Pour Pablo, la perte de cette place d’exception dans sa communauté a été catastrophique, car c’est ce qui l’avait aidé à se raccrocher au narcissisme des petites différences. La langue est le moyen privilégié de les faire entendre et de les inscrire.
Il y a donc malaise dans l’identité et dans l’usage politique des identités car, derrière le leurre des identifications, le manque insiste. Autrement dit, aucune identification, aucune image n’est complète pour représenter l’être du sujet. Il y aura toujours quelque chose qui manque. Une identité dérange ou arrange l’individu en fonction de la manière dont il se place dans le discours. L’identité dérange le sujet, car il parle. De ce fait, il est divisé et en chute perpétuelle entre les signifiants qui le représentent, sous l’emprise d’un « Qui suis-je ? » inquiétant ou sous l’épinglage d’un « Tu es… » aliénant. L’identité dérange parce qu’il y a un corps qui résiste à l’identification, et reste ainsi étranger. Mais, en même temps, l’identité a des vertus pacificatrices grâce à l’identification.

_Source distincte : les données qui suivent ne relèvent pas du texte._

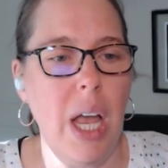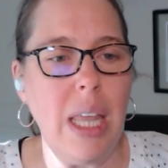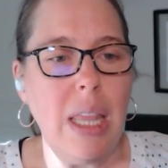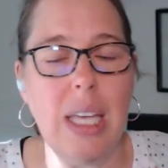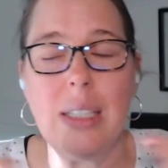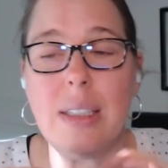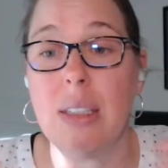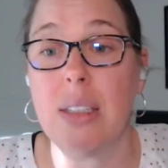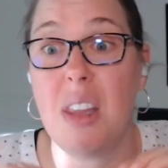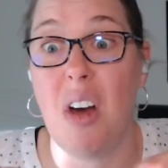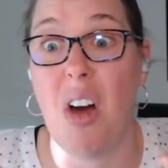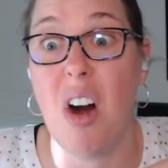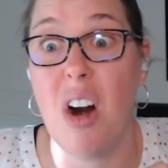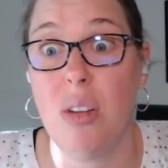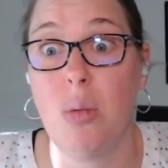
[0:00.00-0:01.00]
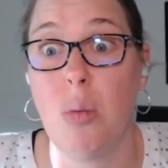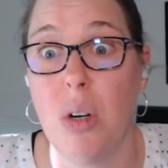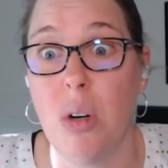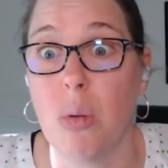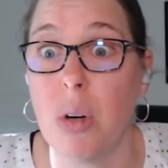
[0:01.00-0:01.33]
This is the hardest one to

Dans la clinique du Centre Primo Levi, nous constatons souvent, pour les personnes qui ont été engagées politiquement dans leur pays, que la perte de cette appartenance au groupe politique a des effets subjectifs majeurs. L’arrivée dans un autre pays produit un effondrement narcissique, lequel, souvent, recouvre des blessures plus profondes. Les tentatives de reprendre l’engagement politique sont souvent vouées à l’échec. Les effets de groupe ne sont plus les mêmes et la peur des représailles est réelle. Un processus de deuil et de « re-nomination » est mis en place pendant la cure, même si ce n’en est ni le but ni le sens. Il est attendu de la clinique qu’elle puisse répondre à l’élaboration d’un savoir sur l’identité à partir de l’expérience individuelle, mais ce but est impossible et contre-productif pour le sujet. Ce qui nous guide, c’est plutôt la dénonciation de ces identifications. Dans le cas de Pablo, un très long travail lui a permis de se rendre compte qu’il est toujours, après soixante ans d’existence, un homme petit en taille et typé. À présent, il l’accepte et le revendique tout en se battant contre la peur parce « la peur ne sert à rien[6] ».

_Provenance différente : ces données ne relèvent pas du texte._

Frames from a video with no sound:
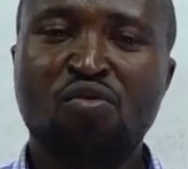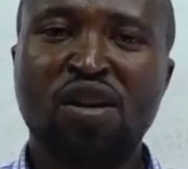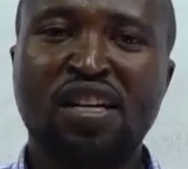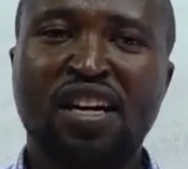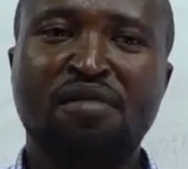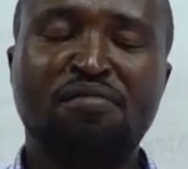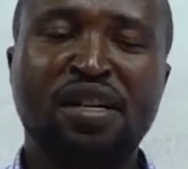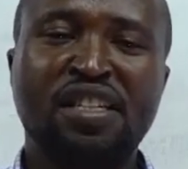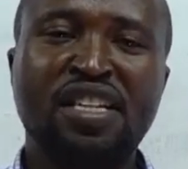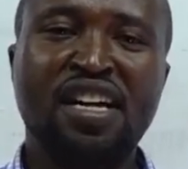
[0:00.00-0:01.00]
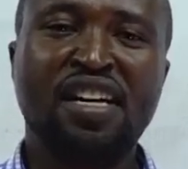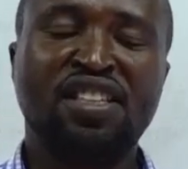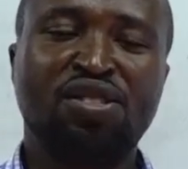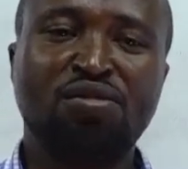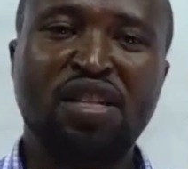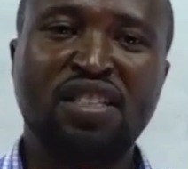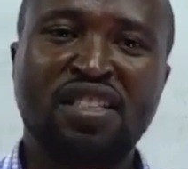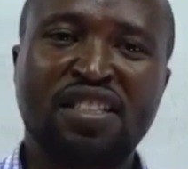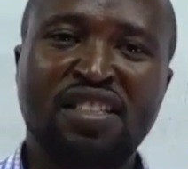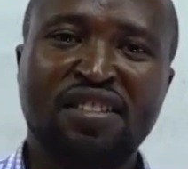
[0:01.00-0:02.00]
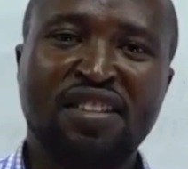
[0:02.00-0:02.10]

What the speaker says: Welcome, my dear students.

Armando Cote, psychologue clinicien.
[1] Klemplerer, Victor. Mes soldats de papier, Journal 1933-1944, Paris, le seuil, 2000. Je dois cette référence à Didi Huberman, dans son livre Le témoin jusqu’au bout, Paris, Editions de minuit, 2022, p. 123.
[2] Lacan, Jacques, Le séminaire livre III, Les psychoses, Paris, le seuil, 1981, p. 107.
[3] Lacan, Jacques., « Subversion du sujet et dialectique du désiré, dans les Ecrits, p. 809.
[4] Lacan, Jacques., Le séminaire Livre XVII, L’envers de la psychanalyse, Le Seuil, 1991
[5] Blanchot, M., L’instant de ma mort, Paris, Gallimard, 2002.
[6] Klemperer, V. journal 1942-1945, ibid ; p. 514.